About this exercise
Please restate the data below word for word, omitting all images.

-----

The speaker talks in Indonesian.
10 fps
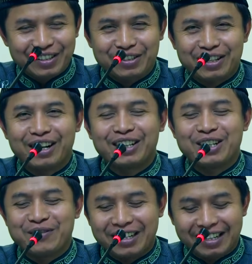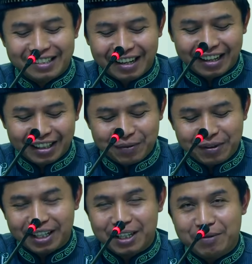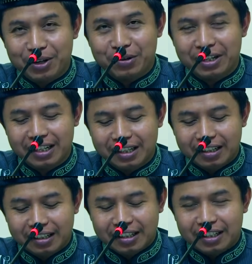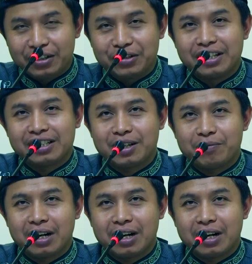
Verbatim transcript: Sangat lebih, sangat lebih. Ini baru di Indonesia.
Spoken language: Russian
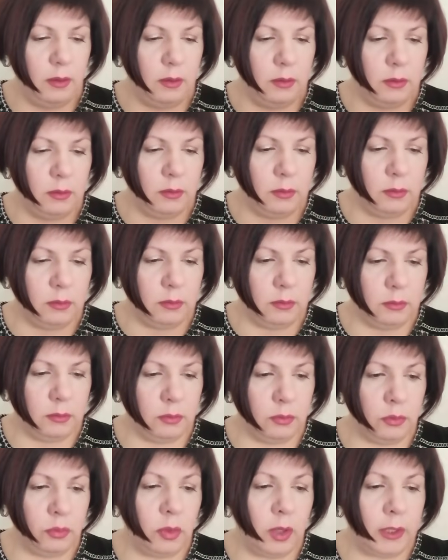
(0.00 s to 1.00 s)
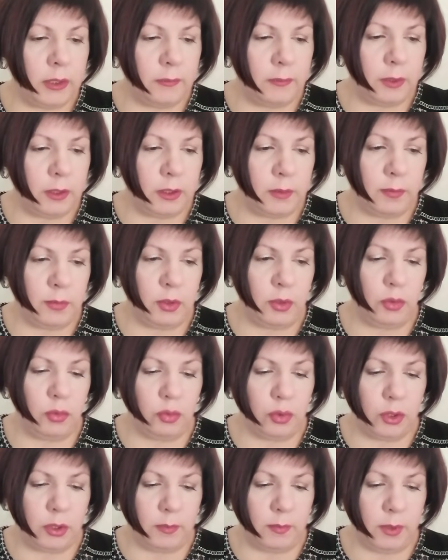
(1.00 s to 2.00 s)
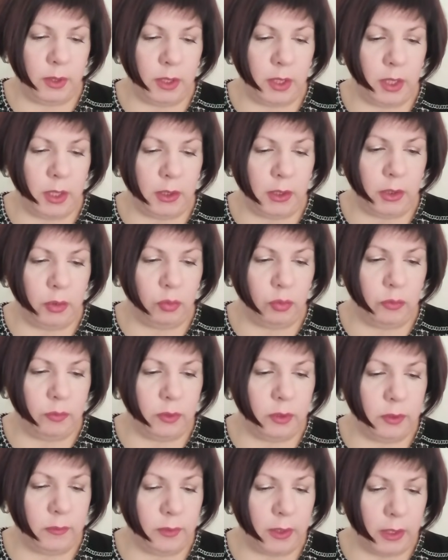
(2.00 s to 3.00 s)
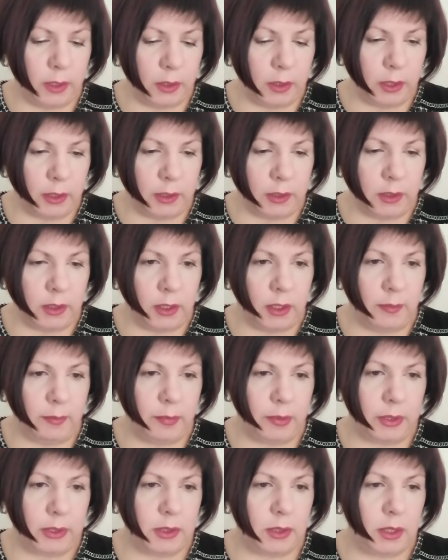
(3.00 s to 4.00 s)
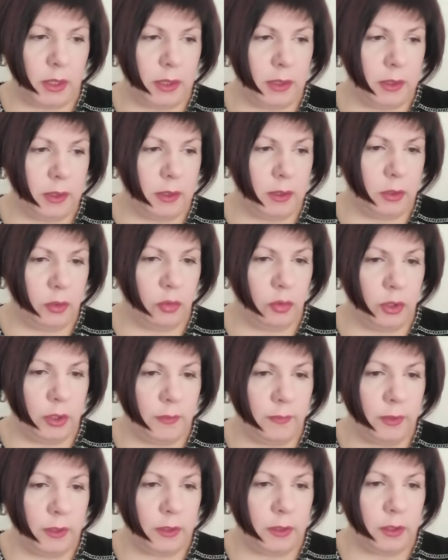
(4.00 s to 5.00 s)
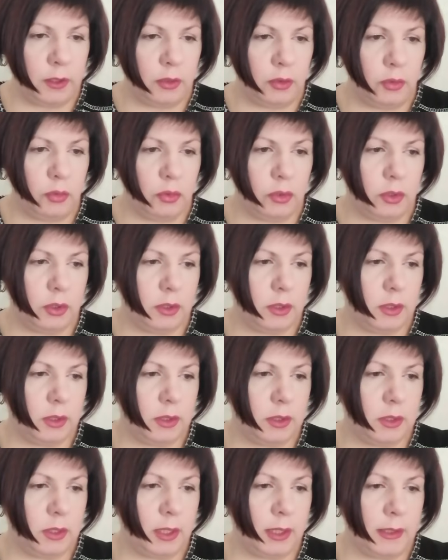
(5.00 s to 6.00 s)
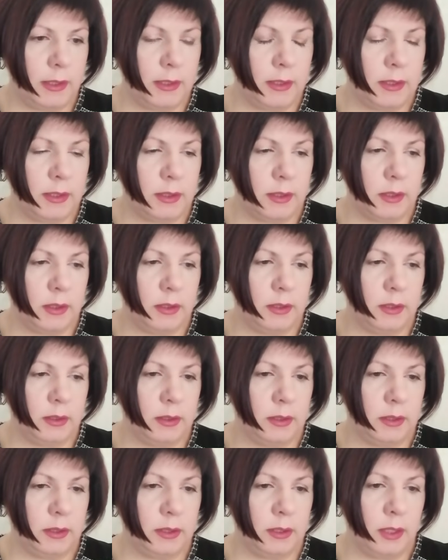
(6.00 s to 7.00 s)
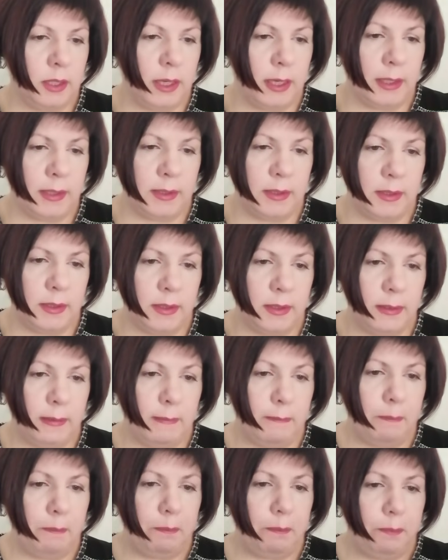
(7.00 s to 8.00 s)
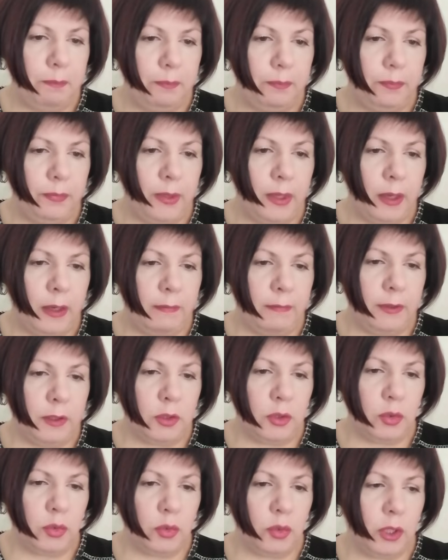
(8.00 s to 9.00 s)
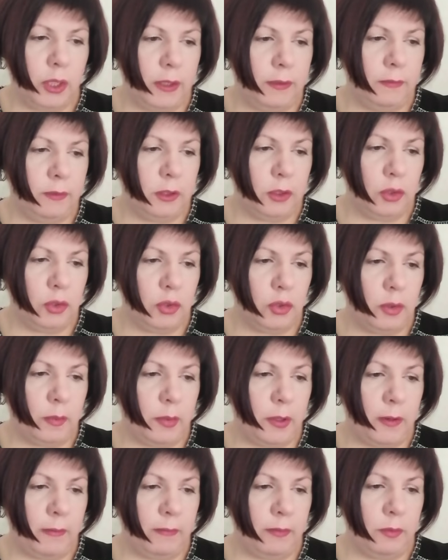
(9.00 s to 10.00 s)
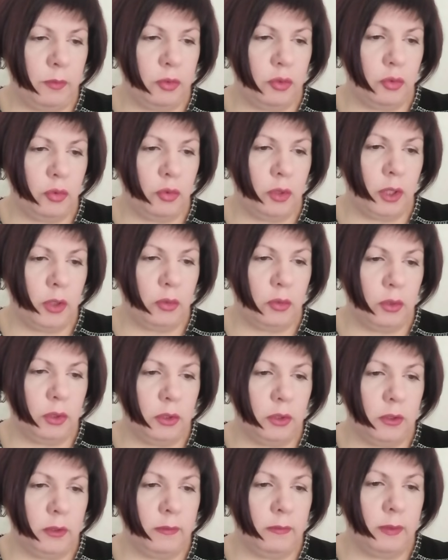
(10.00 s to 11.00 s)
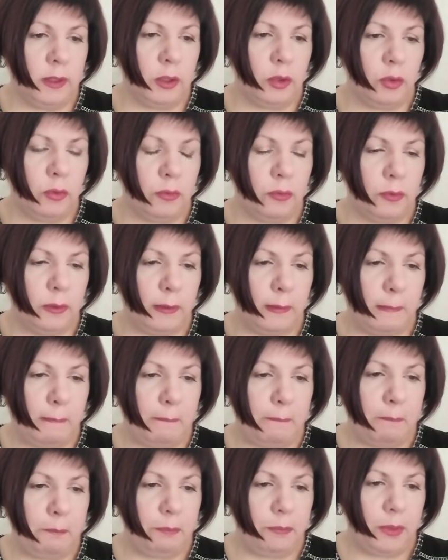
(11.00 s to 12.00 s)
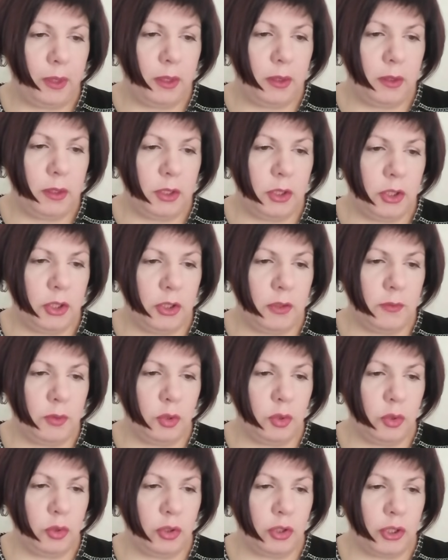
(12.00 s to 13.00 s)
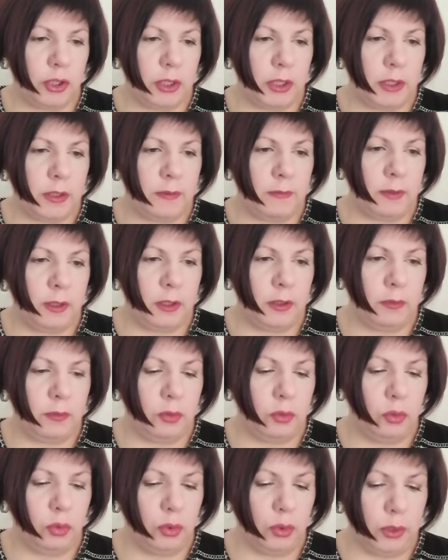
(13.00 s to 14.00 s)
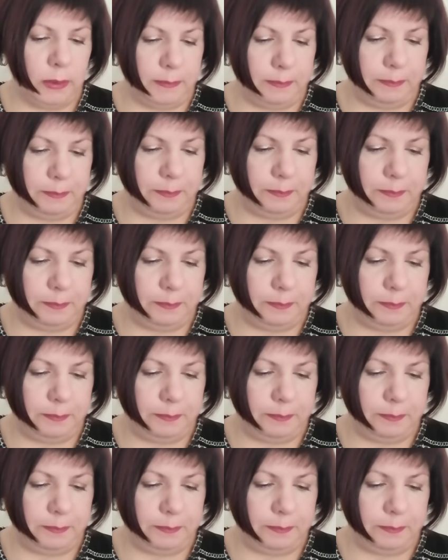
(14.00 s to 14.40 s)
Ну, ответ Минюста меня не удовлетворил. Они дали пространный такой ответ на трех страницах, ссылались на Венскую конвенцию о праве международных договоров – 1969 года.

-----

Output below
The speaker talks in Indonesian.
10 fps
Verbatim transcript: Sangat lebih, sangat lebih. Ini baru di Indonesia.
Spoken language: Russian
(0.00 s to 1.00 s)
(1.00 s to 2.00 s)
(2.00 s to 3.00 s)
(3.00 s to 4.00 s)
(4.00 s to 5.00 s)
(5.00 s to 6.00 s)
(6.00 s to 7.00 s)
(7.00 s to 8.00 s)
(8.00 s to 9.00 s)
(9.00 s to 10.00 s)
(10.00 s to 11.00 s)
(11.00 s to 12.00 s)
(12.00 s to 13.00 s)
(13.00 s to 14.00 s)
(14.00 s to 14.40 s)
Ну, ответ Минюста меня не удовлетворил. Они дали пространный такой ответ на трех страницах, ссылались на Венскую конвенцию о праве международных договоров – 1969 года.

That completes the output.